RECORDED DATA Start Marker

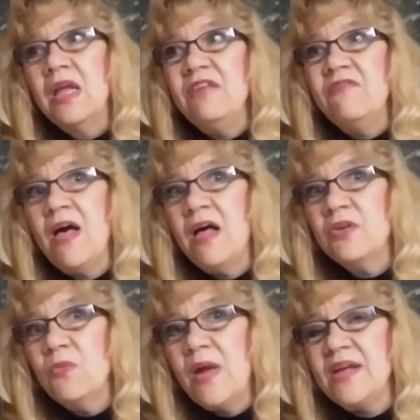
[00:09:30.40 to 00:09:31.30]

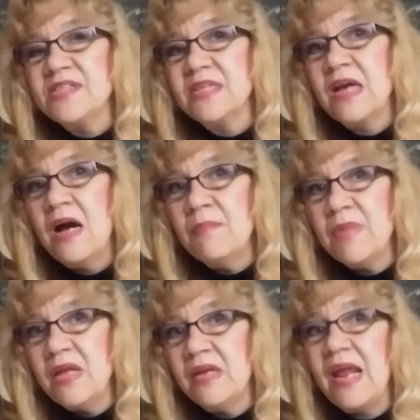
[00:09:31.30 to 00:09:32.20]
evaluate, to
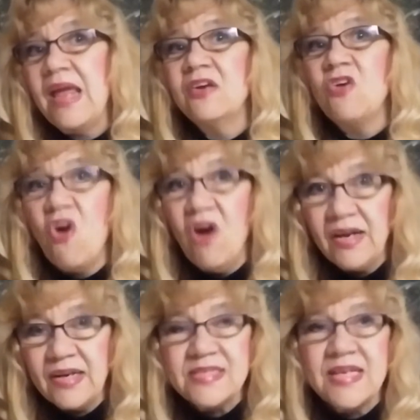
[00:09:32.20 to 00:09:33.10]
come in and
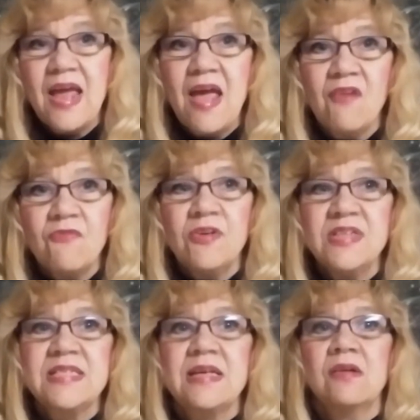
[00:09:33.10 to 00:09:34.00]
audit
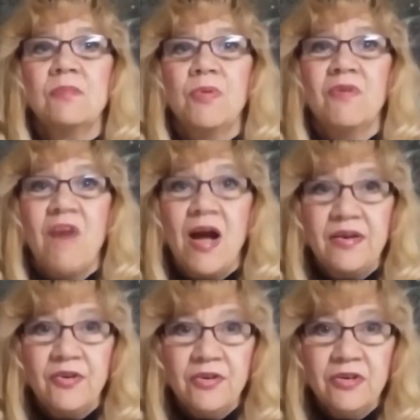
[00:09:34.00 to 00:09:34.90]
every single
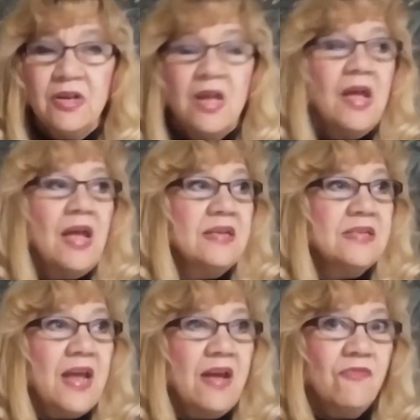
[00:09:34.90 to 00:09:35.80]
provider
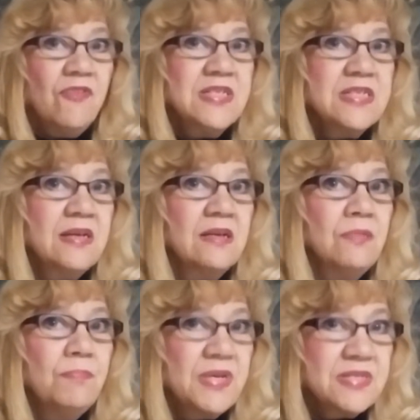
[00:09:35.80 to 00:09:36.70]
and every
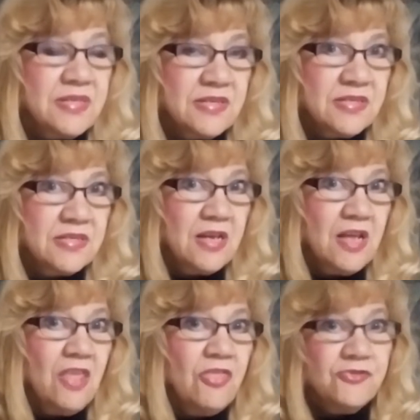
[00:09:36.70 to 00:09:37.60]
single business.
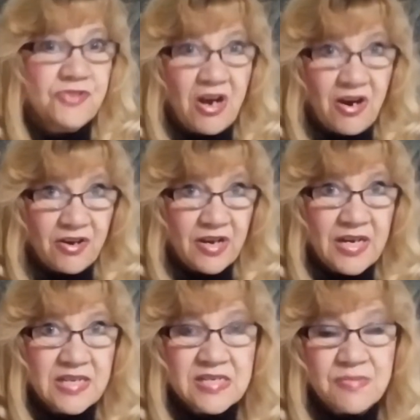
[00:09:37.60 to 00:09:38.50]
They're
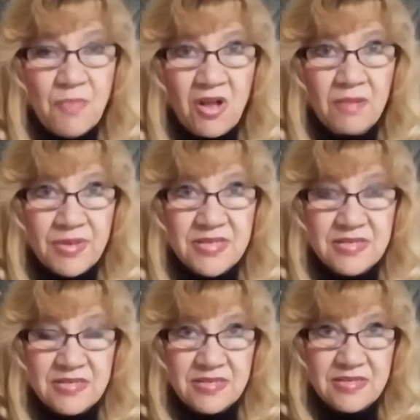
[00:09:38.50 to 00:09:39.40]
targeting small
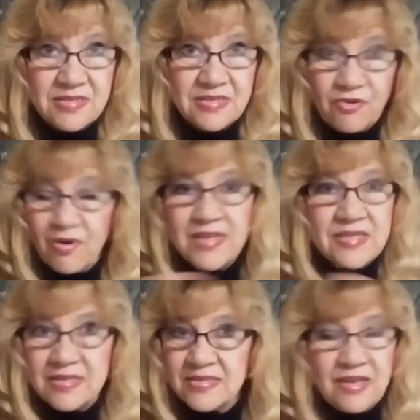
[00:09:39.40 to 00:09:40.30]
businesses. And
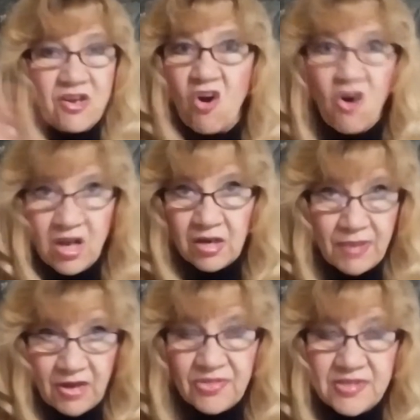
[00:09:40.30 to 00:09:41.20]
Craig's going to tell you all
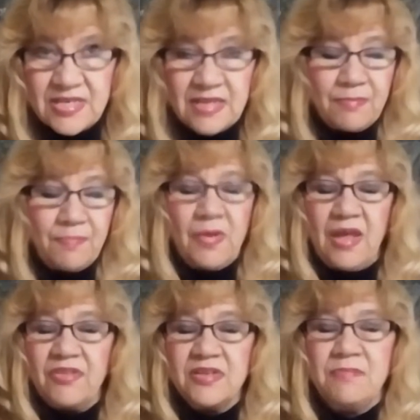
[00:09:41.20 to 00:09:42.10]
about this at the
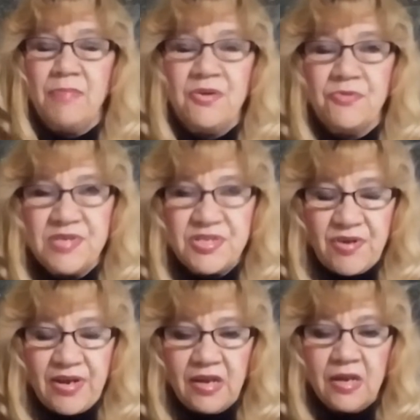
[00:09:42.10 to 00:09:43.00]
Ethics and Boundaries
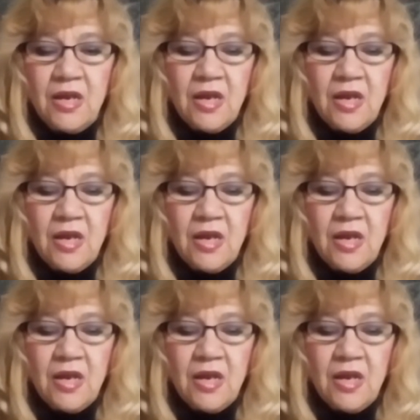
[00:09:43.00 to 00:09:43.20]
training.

RECORDED DATA End Marker

* **TASK DESCRIPTION**: Would you print the listing above in full, exactly, but with no pictures?

* **ANSWER BELOW**:
[00:09:30.40 to 00:09:31.30]

[00:09:31.30 to 00:09:32.20]
evaluate, to
[00:09:32.20 to 00:09:33.10]
come in and
[00:09:33.10 to 00:09:34.00]
audit
[00:09:34.00 to 00:09:34.90]
every single
[00:09:34.90 to 00:09:35.80]
provider
[00:09:35.80 to 00:09:36.70]
and every
[00:09:36.70 to 00:09:37.60]
single business.
[00:09:37.60 to 00:09:38.50]
They're
[00:09:38.50 to 00:09:39.40]
targeting small
[00:09:39.40 to 00:09:40.30]
businesses. And
[00:09:40.30 to 00:09:41.20]
Craig's going to tell you all
[00:09:41.20 to 00:09:42.10]
about this at the
[00:09:42.10 to 00:09:43.00]
Ethics and Boundaries
[00:09:43.00 to 00:09:43.20]
training.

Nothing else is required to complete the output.